This project is read-only.

lazy loading relationships scalability problems

Topics: Developer Forum, Project Management Forum
Jan 6, 2008 at 7:18 PM
I was trying to speed up the Glitz site and found a fairly significant
bottle neck (I think we had discussed this previously). Anyway, lazy loading
the properties for objects in a collection ends up not being very scalable.

Current:

ProductCollection products = ProductCollection.FetchX(...);

foreach (Product product in products)
{
// doing something here that triggers a hit to the db
// can be very bad and a big perf hit

if (product.Categories.SomethingHere(...))
{
// ...
}
}

Proposed (similar to what they do in LINQ to SQL):

ProductCollection products = ProductCollection.FetchX(...,
PreloadCategories);

foreach (Product product in products)
{
// categories have been already been loaded for each product
// in the current ProductCollection context...

if (product.Categories.SomethingHere(...))
{
// ....
}
}

Doing this, of course, is pretty complex. I believe that LINQ to SQL allows
you to take in a Func<T> to describe the items that need to be preloaded.
That Func<T> then gets translated into SQL. Crazy stuff! But, with
NBusiness, I think there are some things you can come up with in way of code
generating the caching options with, perhaps, a Flags enum that is available
in all Fetch operations. This allows the caller to be in control of the
preloading operation -- as having NBusiness try to infer that would probably
be impossible.
Jan 6, 2008 at 7:49 PM
Edited Jan 6, 2008 at 8:22 PM
There is definitely some room for improvement in this system and I"ll put some good thought in it for v3.0 because it would be a good idea but there are currently two ways to handle this two improve performance, one is only sometimes applicable though.
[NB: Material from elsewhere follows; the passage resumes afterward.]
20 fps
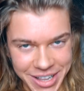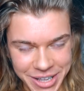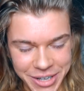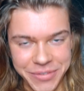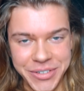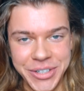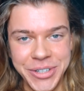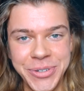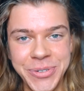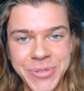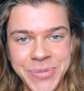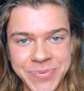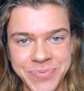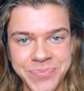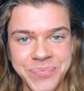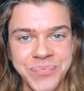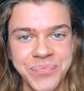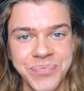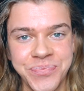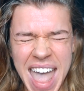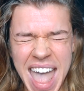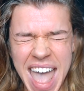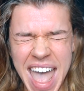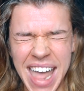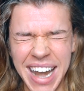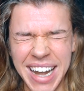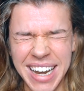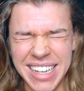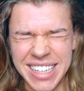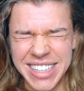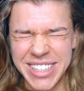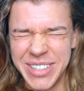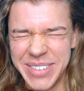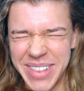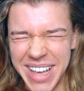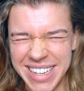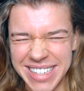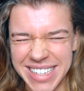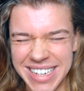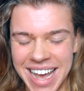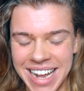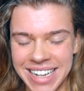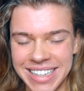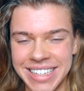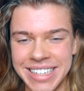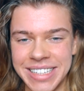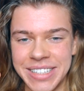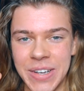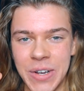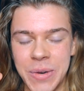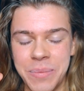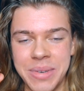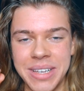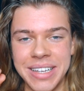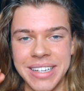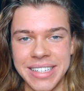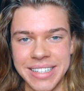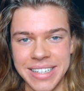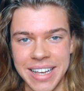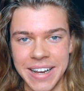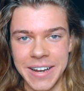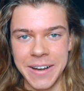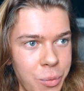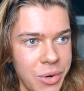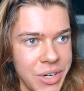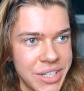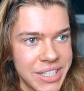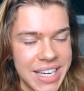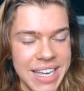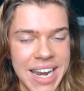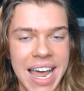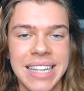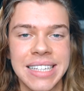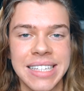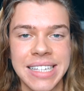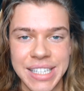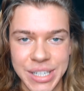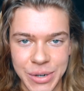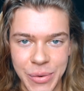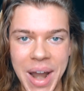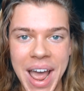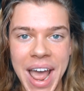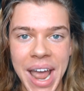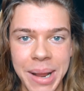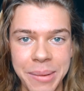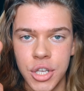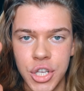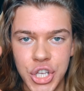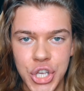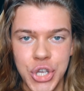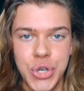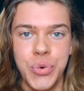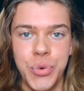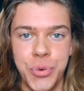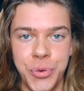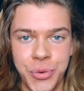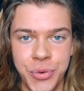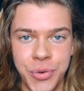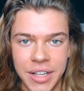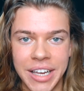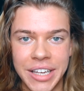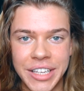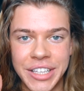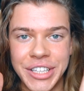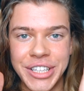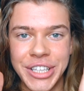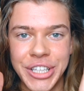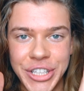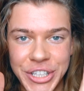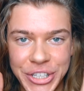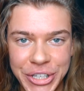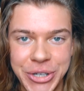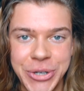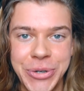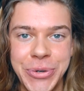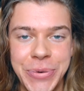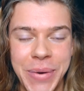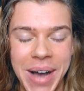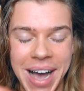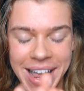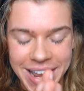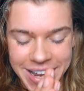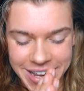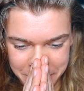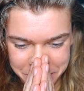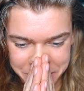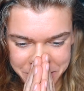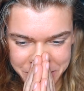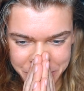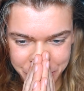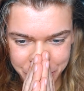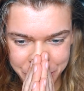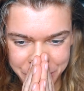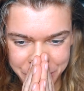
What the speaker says: I love you. And 2019 is gonna be insane. Words cannot describe you. Like you. I'm so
Use a cached collection template
There is a builtin template called CachedCollectionTemplate built into NBusiness that is useful for entities that rarely, if ever change. In this situation, if your categories were largely static then if you used this template it would not hit the database when loading the collection but would instead get it out of the cache. This of course is only applicable for collections that do not really change.
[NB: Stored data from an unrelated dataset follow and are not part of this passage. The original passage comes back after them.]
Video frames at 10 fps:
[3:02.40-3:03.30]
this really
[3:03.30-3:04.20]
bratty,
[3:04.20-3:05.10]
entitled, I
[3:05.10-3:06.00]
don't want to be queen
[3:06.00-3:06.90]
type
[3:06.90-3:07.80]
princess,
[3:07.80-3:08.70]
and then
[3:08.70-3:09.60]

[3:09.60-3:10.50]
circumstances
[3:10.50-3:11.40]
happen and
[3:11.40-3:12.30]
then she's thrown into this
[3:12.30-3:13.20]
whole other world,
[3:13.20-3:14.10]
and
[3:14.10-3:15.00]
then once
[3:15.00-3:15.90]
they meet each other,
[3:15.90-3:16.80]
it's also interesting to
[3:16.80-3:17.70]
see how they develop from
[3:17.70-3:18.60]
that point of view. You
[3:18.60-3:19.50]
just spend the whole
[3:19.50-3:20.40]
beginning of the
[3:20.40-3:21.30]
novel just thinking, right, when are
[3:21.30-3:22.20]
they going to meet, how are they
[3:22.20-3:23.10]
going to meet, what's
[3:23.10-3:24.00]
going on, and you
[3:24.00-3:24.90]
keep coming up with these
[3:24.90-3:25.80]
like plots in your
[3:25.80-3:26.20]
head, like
Use a custom fetch handler
By default you will get your fetch methods generated for you and in those default factories you will get all of your products lazy loaded for you, just as you mention in the above post, but you can do a little bit of custom code in the ProductCollection.cs custom partial class to get the desired effects with better performance.

So the real problem is that sometimes you want to get the categories with the products but sometimes you do not, the lazy loading is there because if you didn't have it you would end up fetch the entire database everytime you loaded your products, which is bad. BUT you can add some custom code to specifically tell the entity when to load certain other data explicitly for certain use cases (or all usecases if you wanted). The solution I would reccommend is to first create a new factory method, with the method name patterned as [Entity]Collection.FetchBy[X]With[Relationship]();

The "With[Relationship]" is the relationship implied to be lazy loaded. Or perhaps "For[UseCase]" would be more appropriate? Anyway, what this factory method would do would be to call the constructor with a new custom Criteria object which you will use to indicate that you would like that relationship to be explicitly loaded at fetch time. You will create that critieria object and have it inherit from the CriteriaBase. Something like:

private class FetchAllWithCategoriesCriteria : CriteriaBase
{
   //...
}
 
public static ProductCollection FetchAllWithCategories()
{
     return new ProductCollection(new FetchAllWithCategoriesCriteria);
}

Next you will need to add a handler to the Fetched event in the ProductCollection class and the code to do the forced loading:

public override Initialize()
{
     this.Fetched += new EventHandler<FetchEventArgs>(Products_Fetching);
}
 
private void Products_Fetching(object sender, FetchEventArgs e)
{
     if(e.Criteria is FetchAllWithCategoriesCriteria)  //look for our custom criteria!
     {
          //FetchAll as normal using the singleton Database object. Omitted for berevity.
 
          // Next explicitly load the categories
          foreach(Product p in this)
          {
               p.LoadCategories(e.Connection); //Use the same connection to load the category objects.
          }
     }
}

And finally all we need is the LoadCategories method:

private void LoadCategories(DbConnection cn)
{
     _Categories = CategoryCollection.FetchByProduct(cn, _productId);
}

In this situation you will be making 1 query to fetch all of the products and then one more query for each product in your collection to fetch their applicable categories. You could imagine that in the LoadCategories method you could potentially call another "With" factory to cause another layer of explicit loading of a relationship of categories as well. I don't think there is anyway to end up with being able to get away with doing less queries for situations like this... other than to perhaps create a stored procedure that uses a cursor to iterate through the selection of products and fetch their relatives then pass the DbCommand object around instead of the DbConnection so you can call NextResult() and load the categories that way. You might actually be able to do that right now by handling the Loaded method of the entity rather than the Fetched method. I cannot remember off hand but if not then that is a good feature request candidate for v3.0 (or 2.2). This would allow you to do one query to fetch all of the needed data, which would be very nice.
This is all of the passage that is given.